RECORDED INFORMATION START

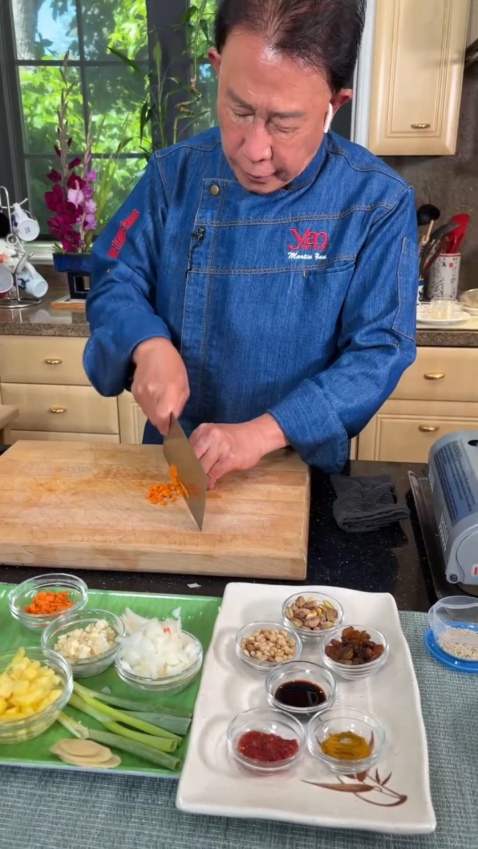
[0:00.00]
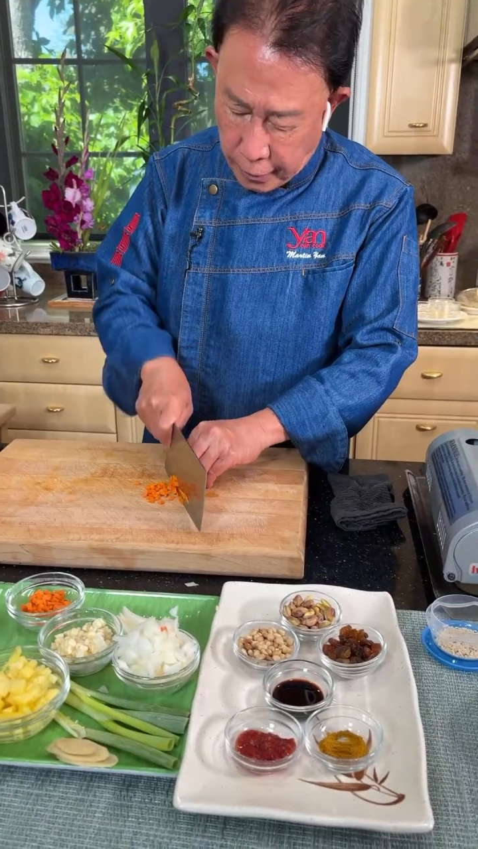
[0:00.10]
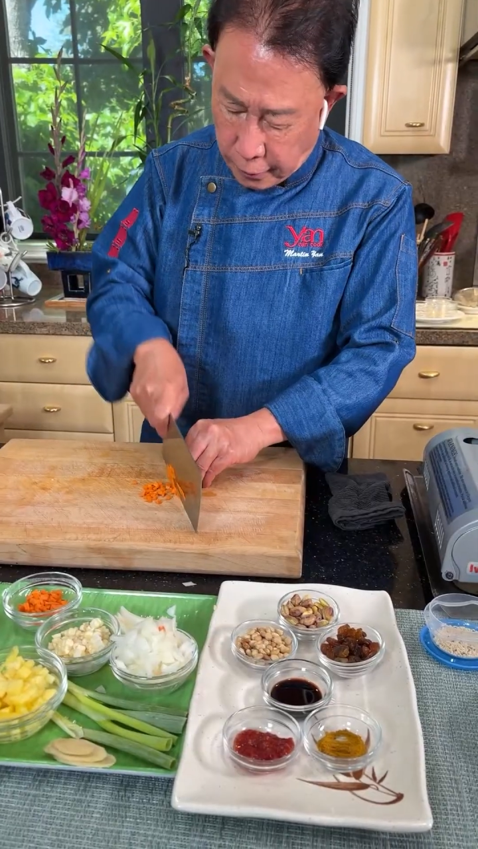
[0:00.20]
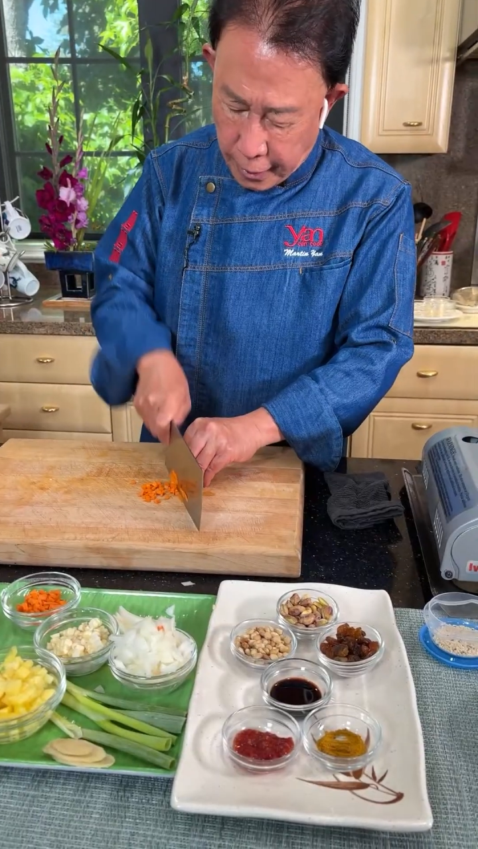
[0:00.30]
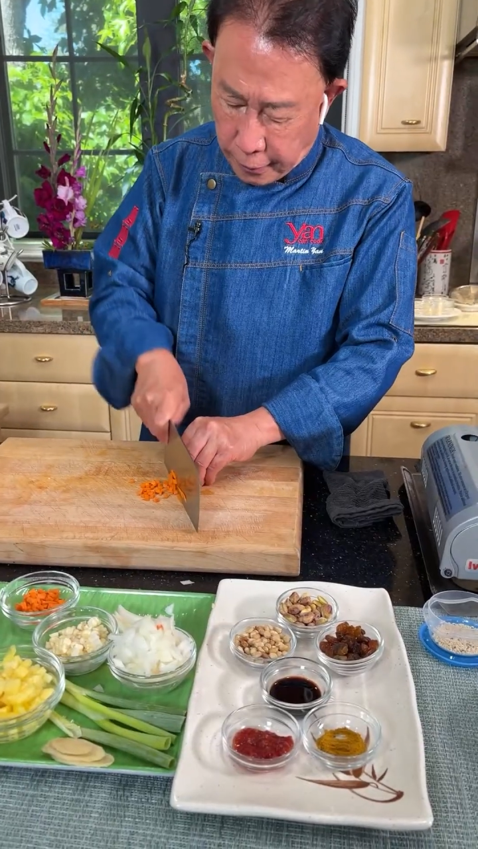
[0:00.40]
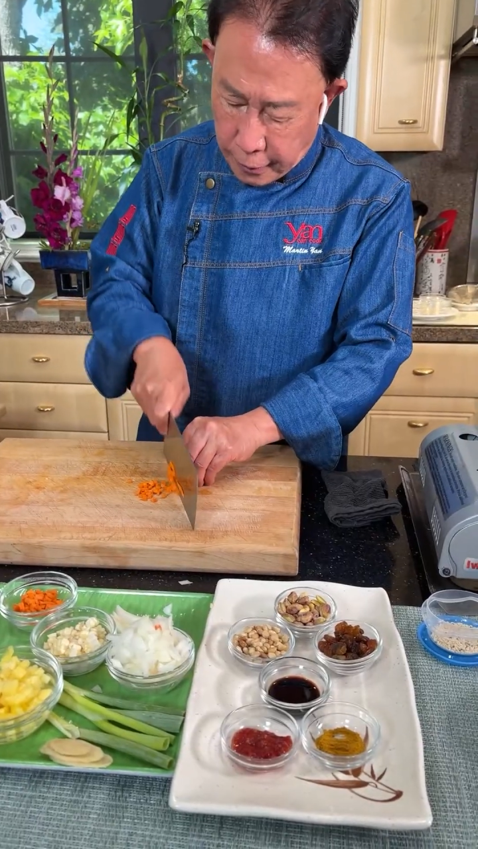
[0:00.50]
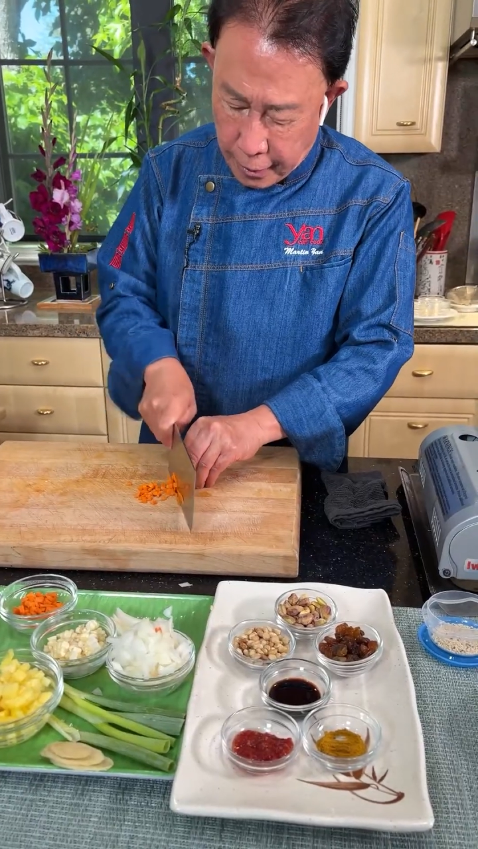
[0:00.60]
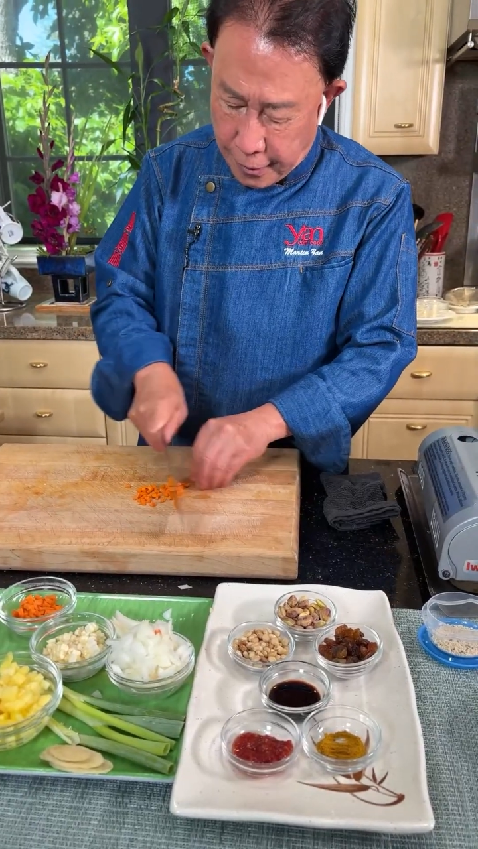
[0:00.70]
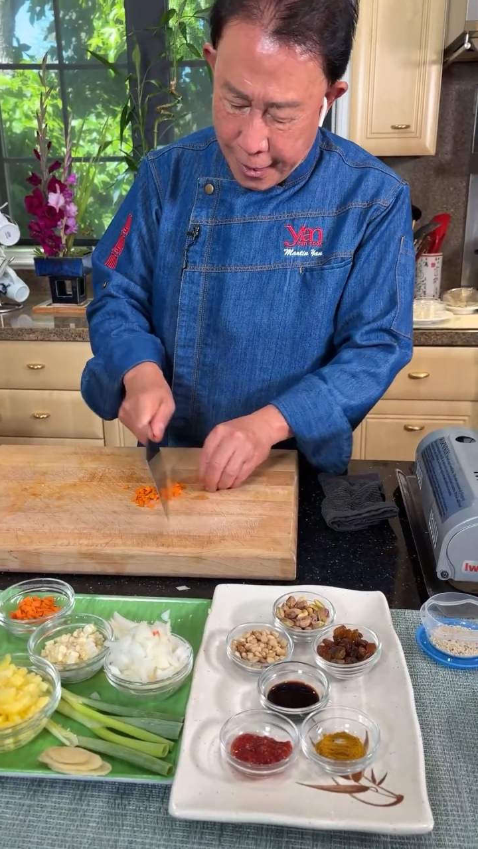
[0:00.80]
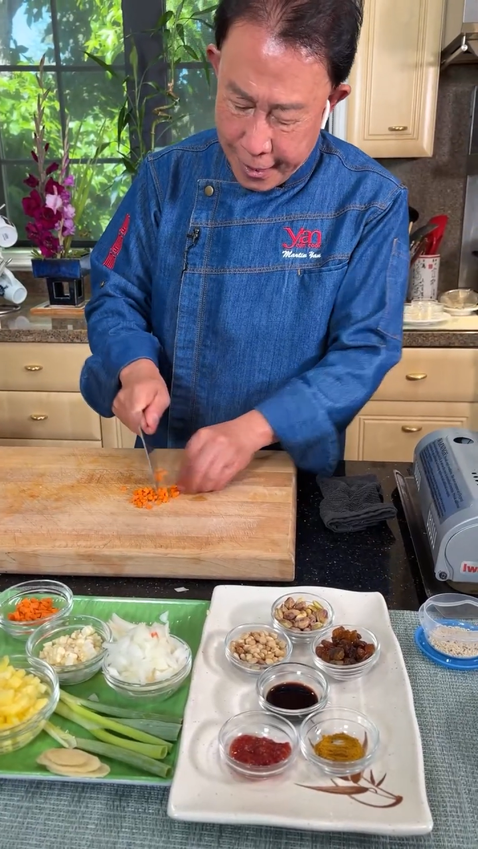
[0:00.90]
10,
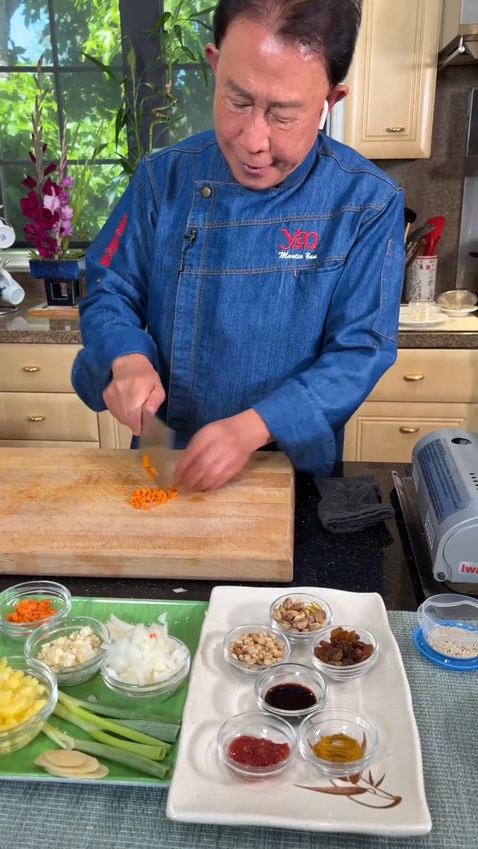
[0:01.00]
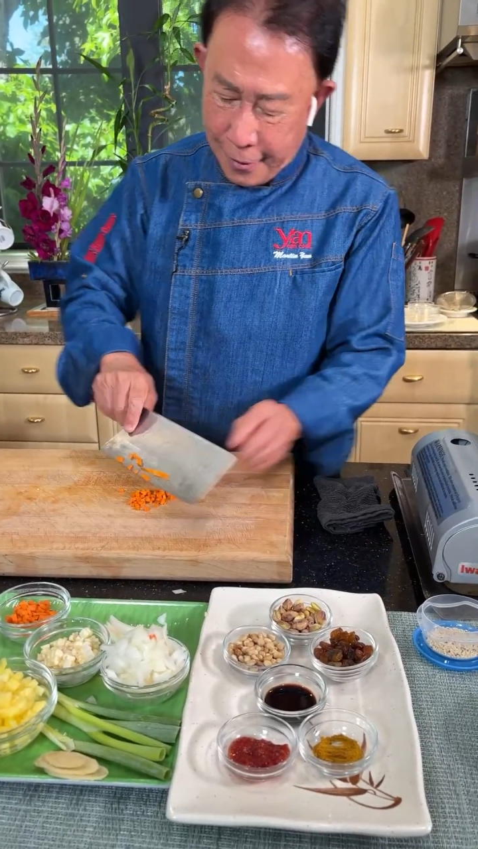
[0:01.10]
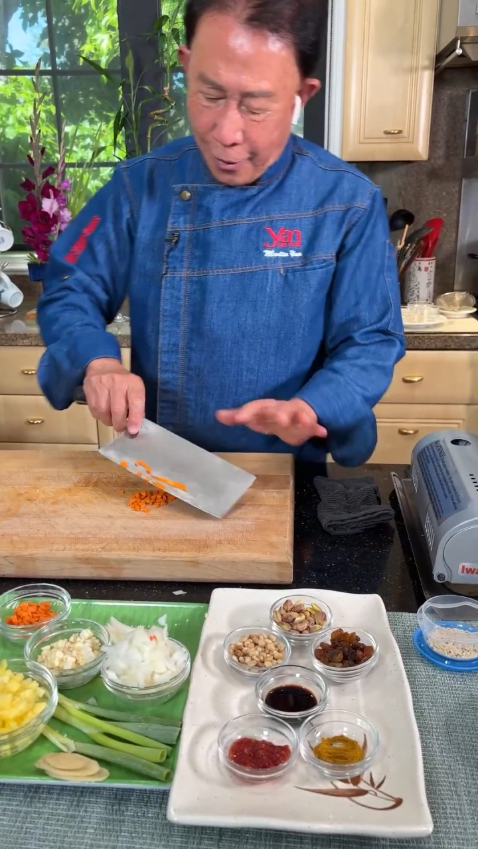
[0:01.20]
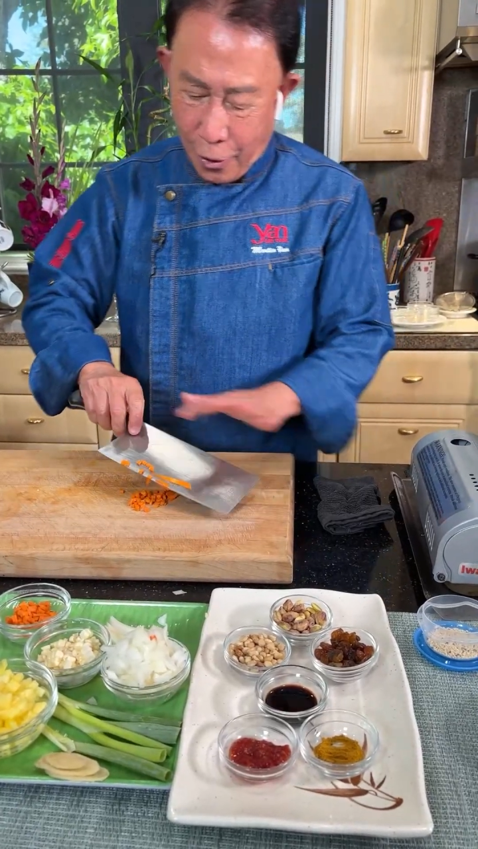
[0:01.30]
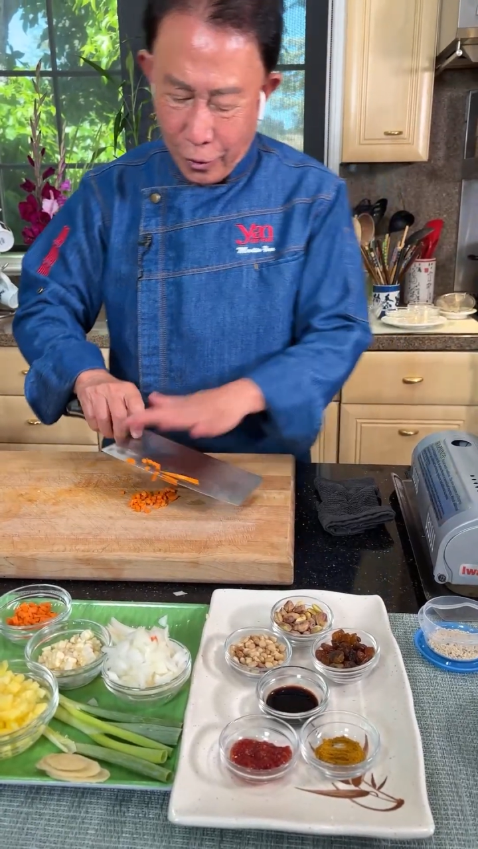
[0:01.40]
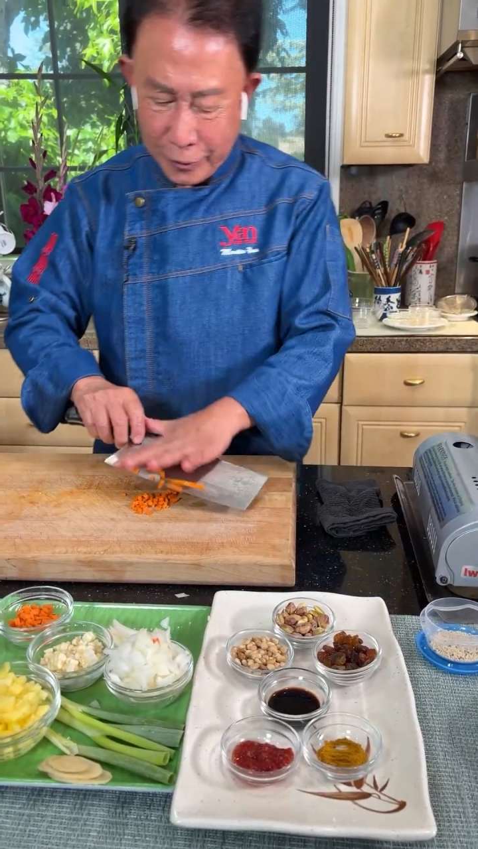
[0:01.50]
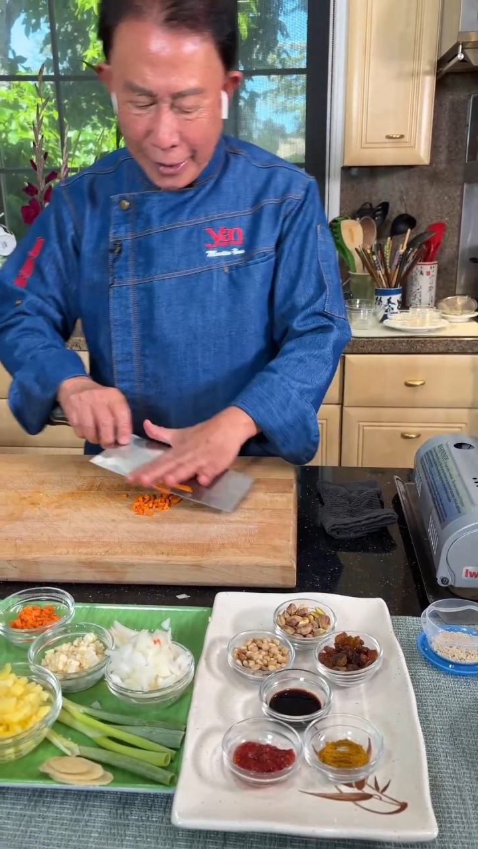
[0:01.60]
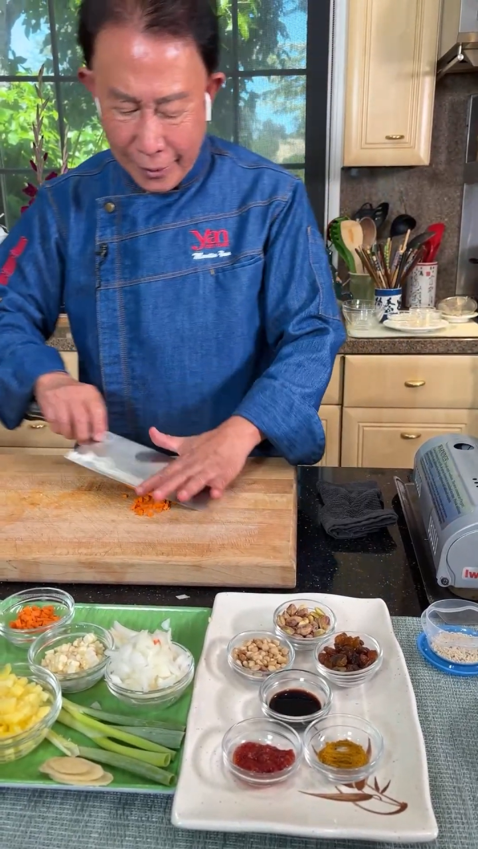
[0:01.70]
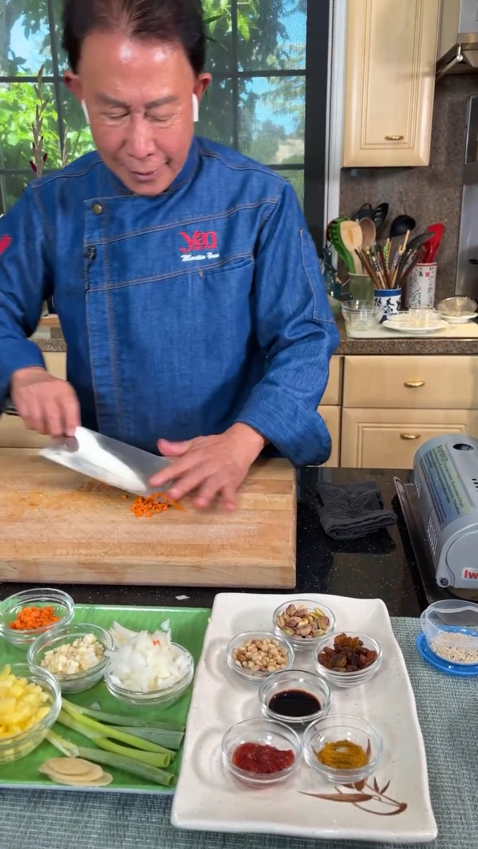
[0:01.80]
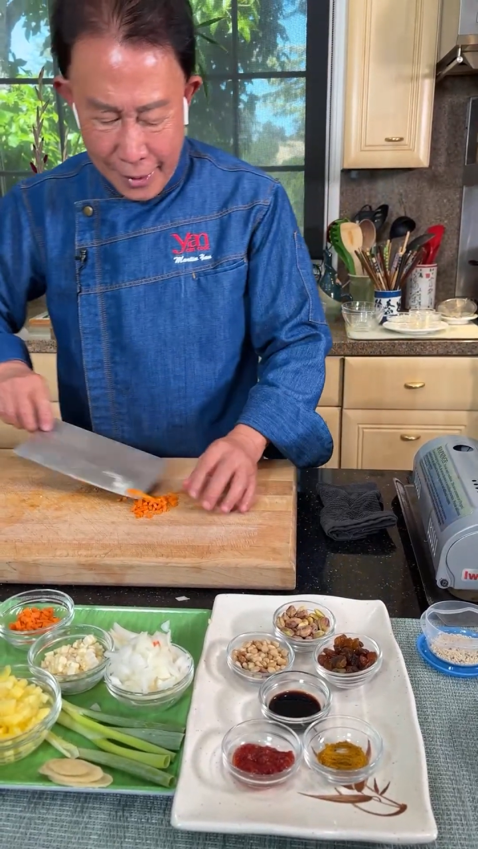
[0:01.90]
10. Ha, all
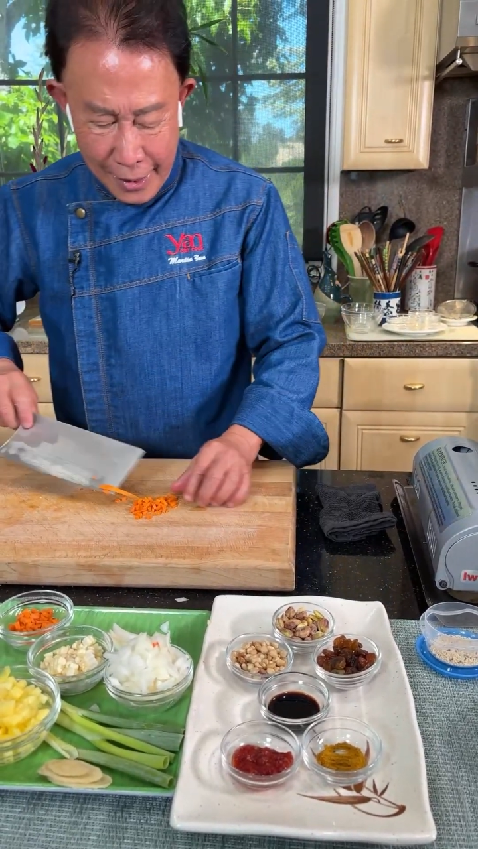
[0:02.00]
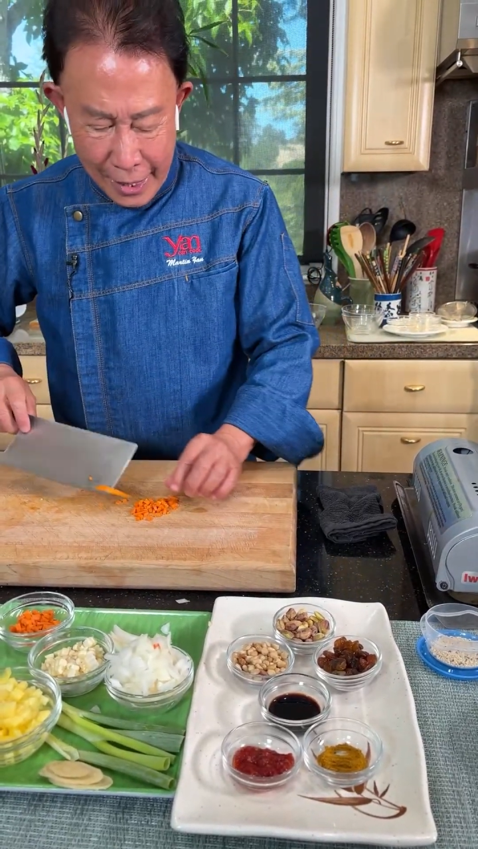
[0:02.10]
done.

RECORDED INFORMATION END

- EXERCISE DIRECTIONS
The reply is to be all the records above, transcribed exactly, with no pictures.

- EXERCISE SOLUTION
[0:00.00]
[0:00.10]
[0:00.20]
[0:00.30]
[0:00.40]
[0:00.50]
[0:00.60]
[0:00.70]
[0:00.80]
[0:00.90]
10,
[0:01.00]
[0:01.10]
[0:01.20]
[0:01.30]
[0:01.40]
[0:01.50]
[0:01.60]
[0:01.70]
[0:01.80]
[0:01.90]
10. Ha, all
[0:02.00]
[0:02.10]
done.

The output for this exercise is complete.